Les États-Unis contrôleront la vente du pétrole vénézuélien pour une durée “indéfinie” et déposeront l'argent de ces transactions sur des comptes contrôlés par Washington, a affirmé ce mardi le secrétaire à l'Énergie, Chris Wright, lors d'une conférence sur l'énergie à Miami.
Wright a déclaré que Washington mettra “sur le marché” le pétrole provenant du Venezuela —y compris le pétrole qu'il a décrit comme “bloqué” — et qu'à partir de là, “nous vendrons la production qui sortira du Venezuela sur le marché”, avec des ventes visant à la fois des raffineries américaines et des acheteurs “à travers le monde”, mais effectuées par le gouvernement des États-Unis et avec des revenus déposés sur des comptes contrôlés par le gouvernement américain, selon EFE.

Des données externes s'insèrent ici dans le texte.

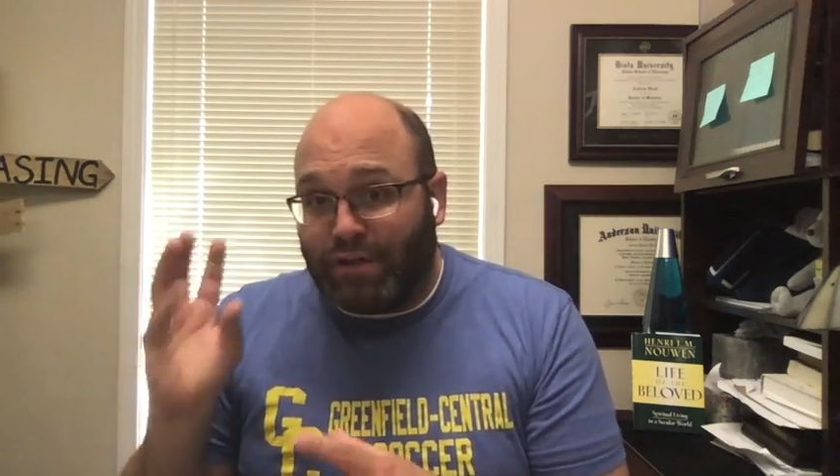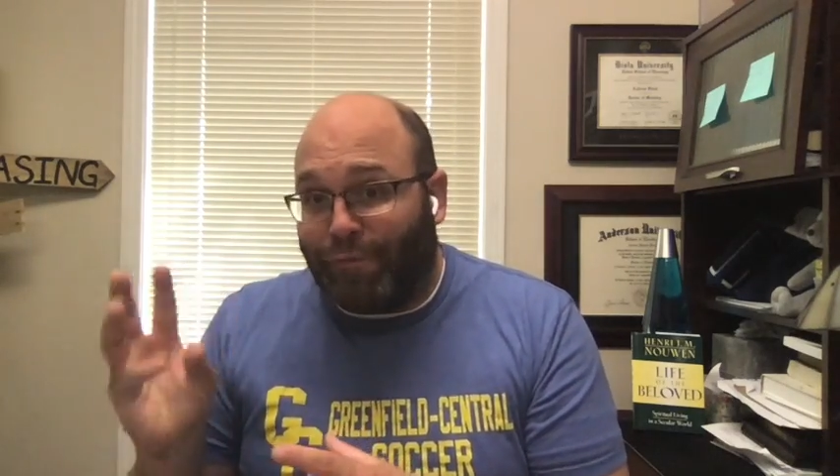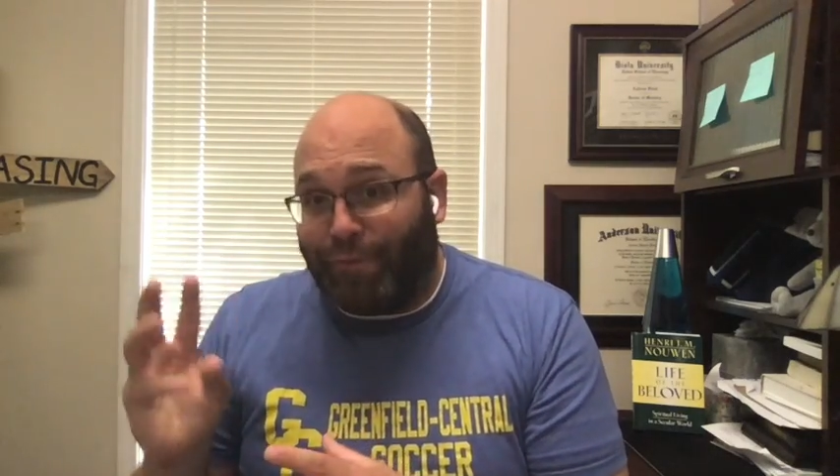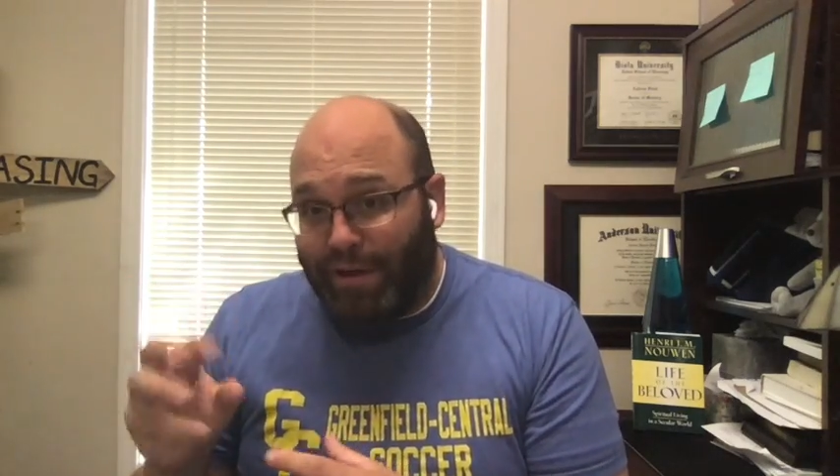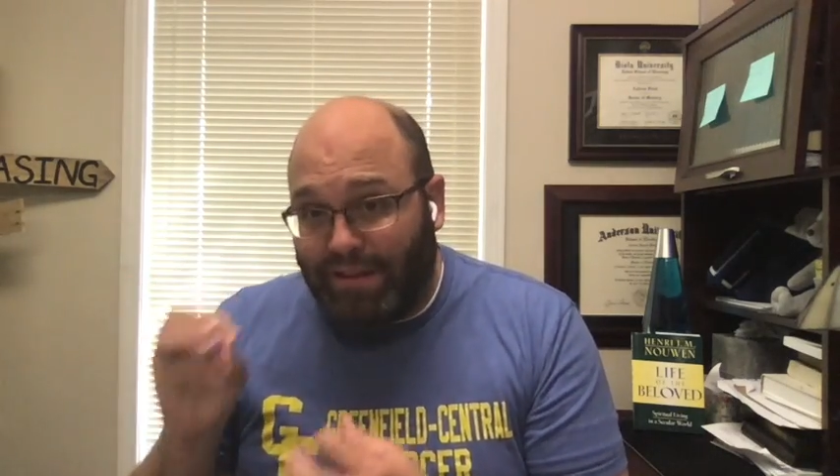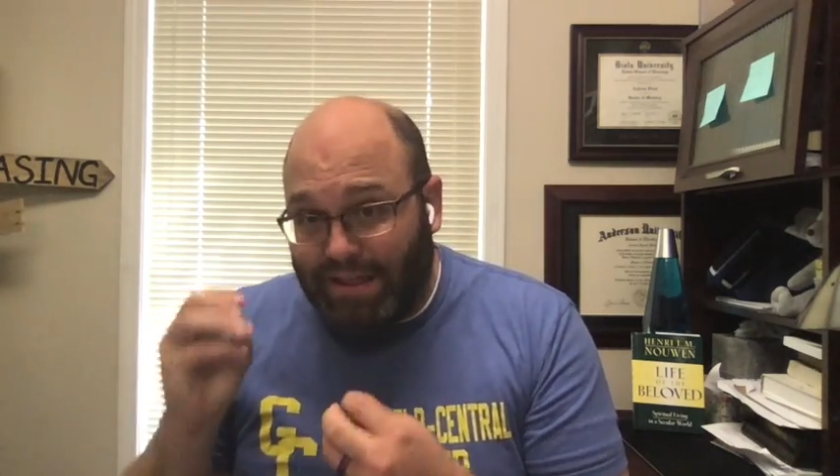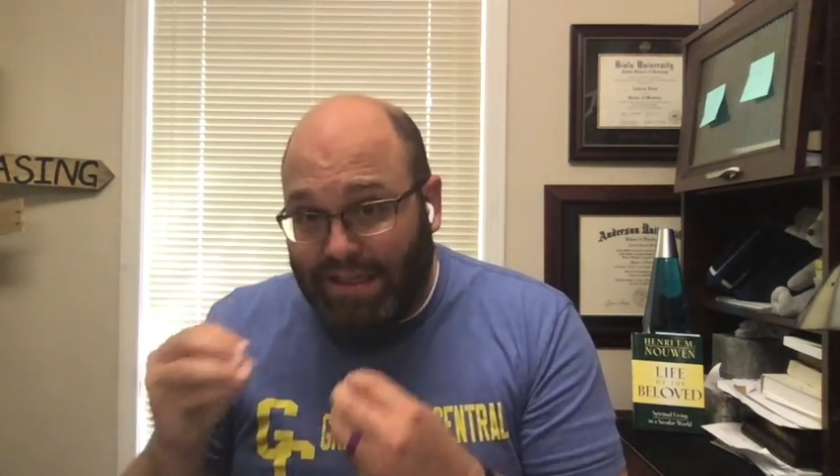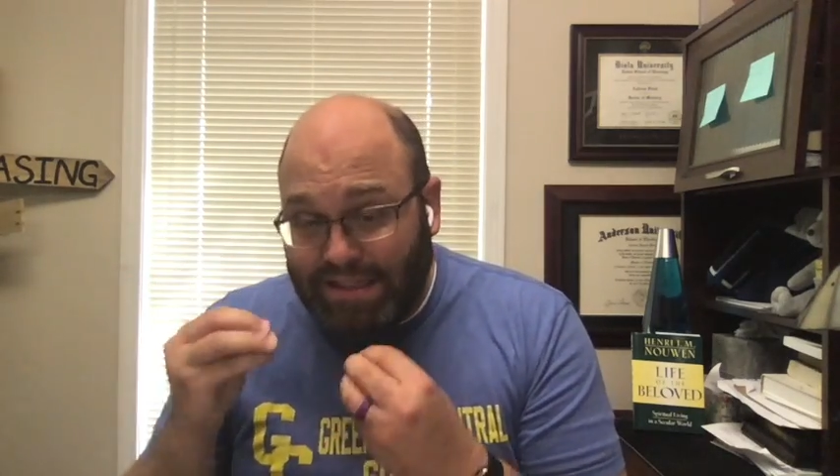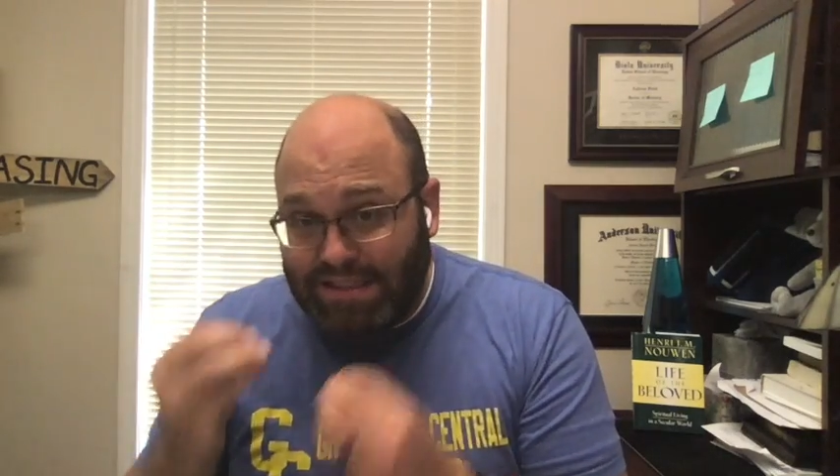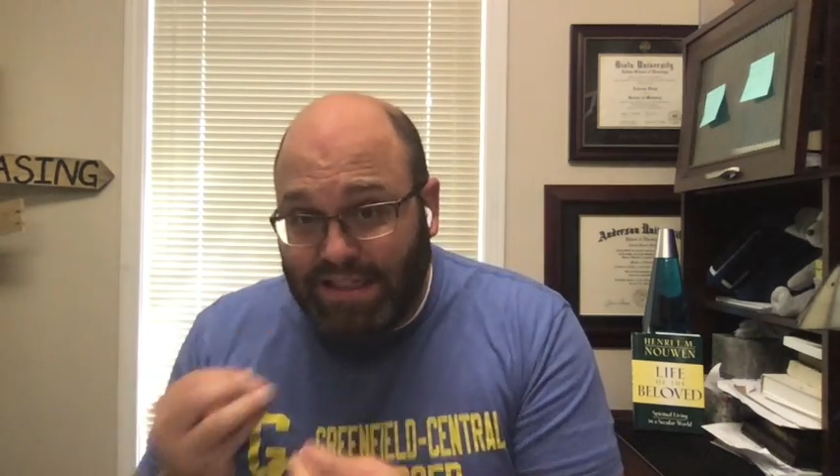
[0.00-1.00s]
of faith that
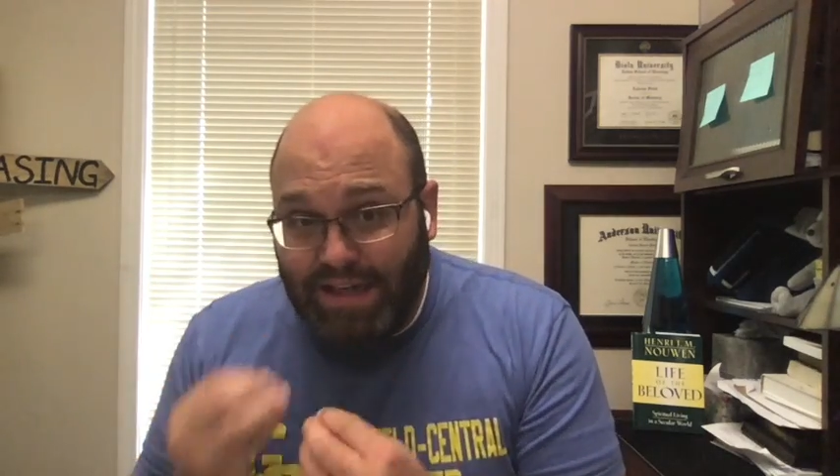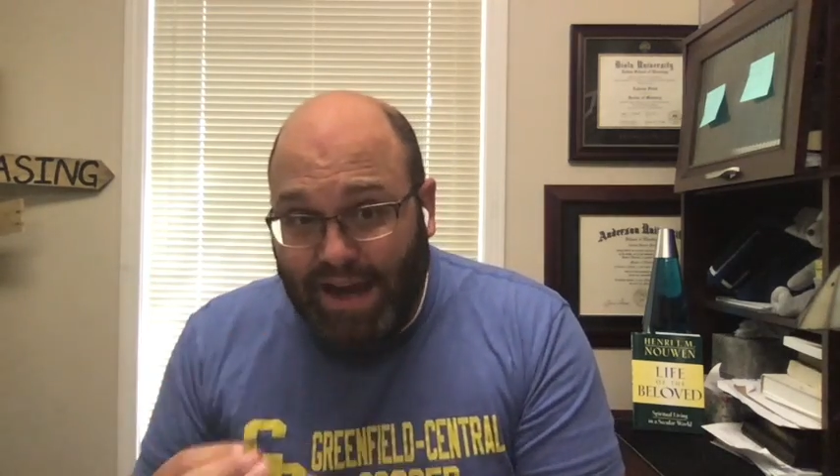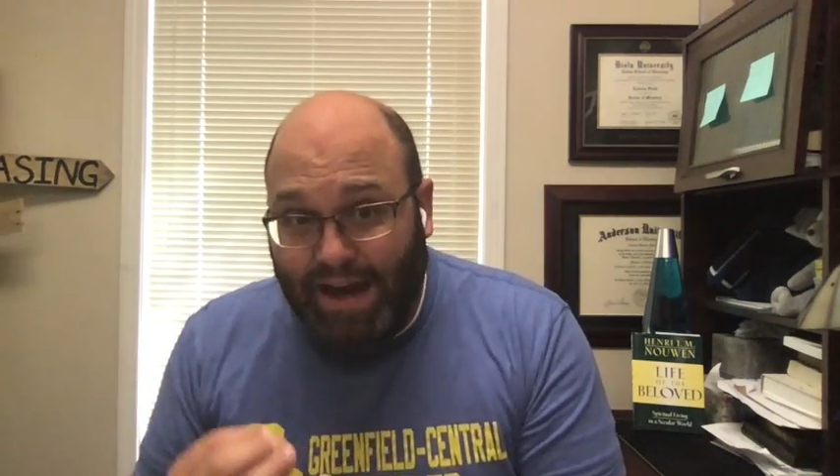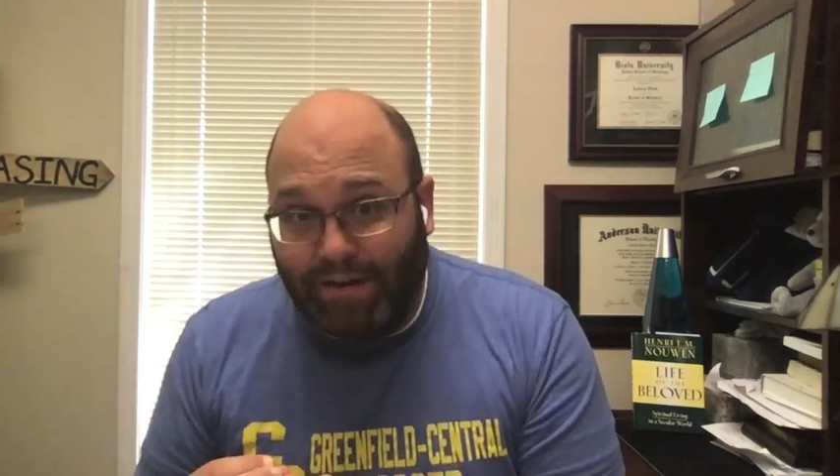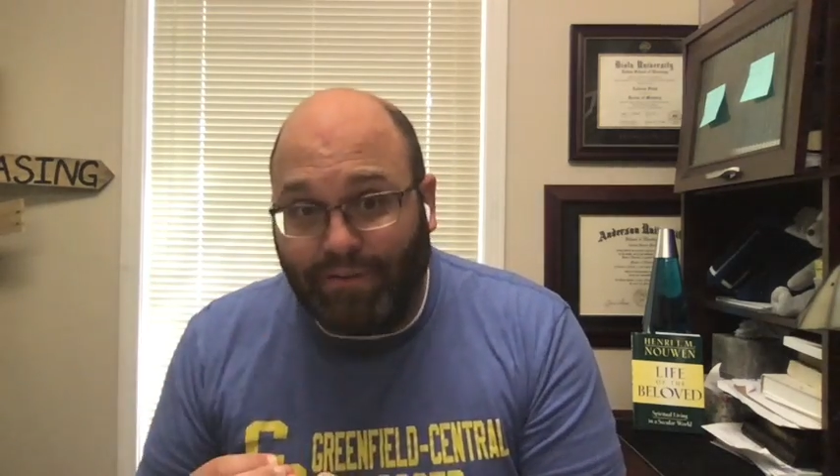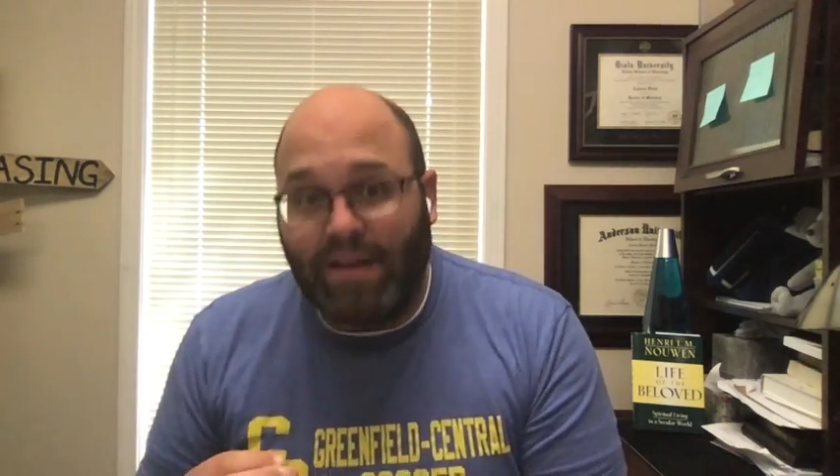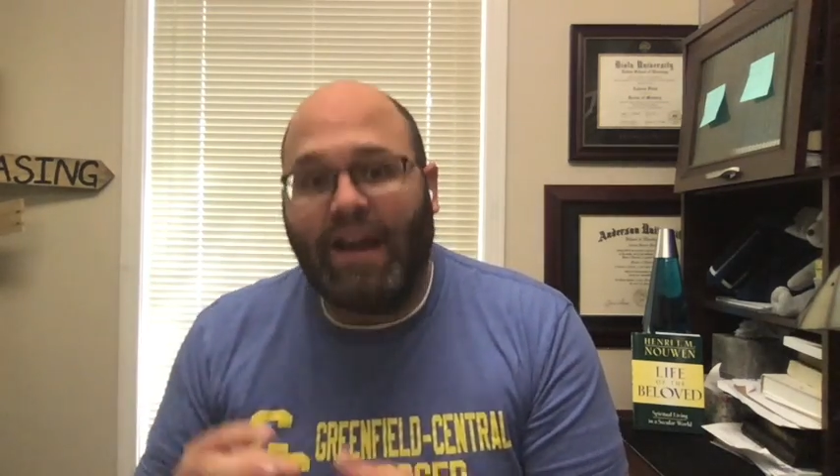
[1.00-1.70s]
he did have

Le secrétaire a affirmé qu'il est “en train de travailler directement en coopération avec les Vénézuéliens” suite à l'annonce de mardi du président Donald Trump selon laquelle le Venezuela livrera aux États-Unis entre 30 et 50 millions de barils pour leur vente sur le marché nord-américain.
Le plan prévoit l'envoi de ces volumes par des navires de stockage vers des quais de déchargement aux États-Unis.
Selon Wright, l'objectif de maintenir le contrôle des ventes et des fonds est que ces ressources “puissent revenir au Venezuela pour bénéficier au peuple vénézuélien”, mais il a souligné que les États-Unis ont besoin de ce “pouvoir et contrôle” pour “impulser” les changements qui, a-t-il dit, “doivent se produire” dans le pays.
Wright a défendu que les États-Unis contrôlent les ventes et les revenus comme levier pour influencer des changements politiques, indiquant que le pétrole vénézuélien serait vendu sous la supervision du gouvernement américain et que les revenus seraient conservés dans des comptes contrôlés par les États-Unis.
L'annonce intervient à un moment où Trump prévoit de recevoir vendredi à la Maison Blanche des dirigeants des plus grandes compagnies pétrolières, tandis que son administration parle de réactiver le secteur vénézuélien et d'augmenter la production.
Wright a reconnu, cependant, que revitaliser l'industrie nécessitera "dizaines de milliards de dollars" et "un temps significatif", bien qu'il ait affirmé que "l'occasion est énorme" et qu'il pourrait être possible d'atteindre des centaines de milliers de barils supplémentaires par jour à court et moyen terme.
L'accord permettrait des exportations vers les États-Unis équivalentes à jusqu'à 2 000 millions de dollars (30–50 millions de barils).
La déclaration intervient également dans un contexte très tendu entre Washington et Caracas, qui comprend des mesures telles que le blocus total des pétroliers sanctionnés vers et depuis le Venezuela, annoncé par le gouvernement de Trump en décembre dernier, ainsi que la politique de pression visant à affaiblir économiquement l'ancien régime de Maduro.
Pour sa part, des secteurs du régime intérimaire vénézuélien ont maintenu un ton défiant envers les États-Unis, avec des déclarations affirmant qu'« il n'y a pas d'agent étranger qui gouverne le Venezuela », en référence aux accusations de contrôle politique ou économique de la part de Washington.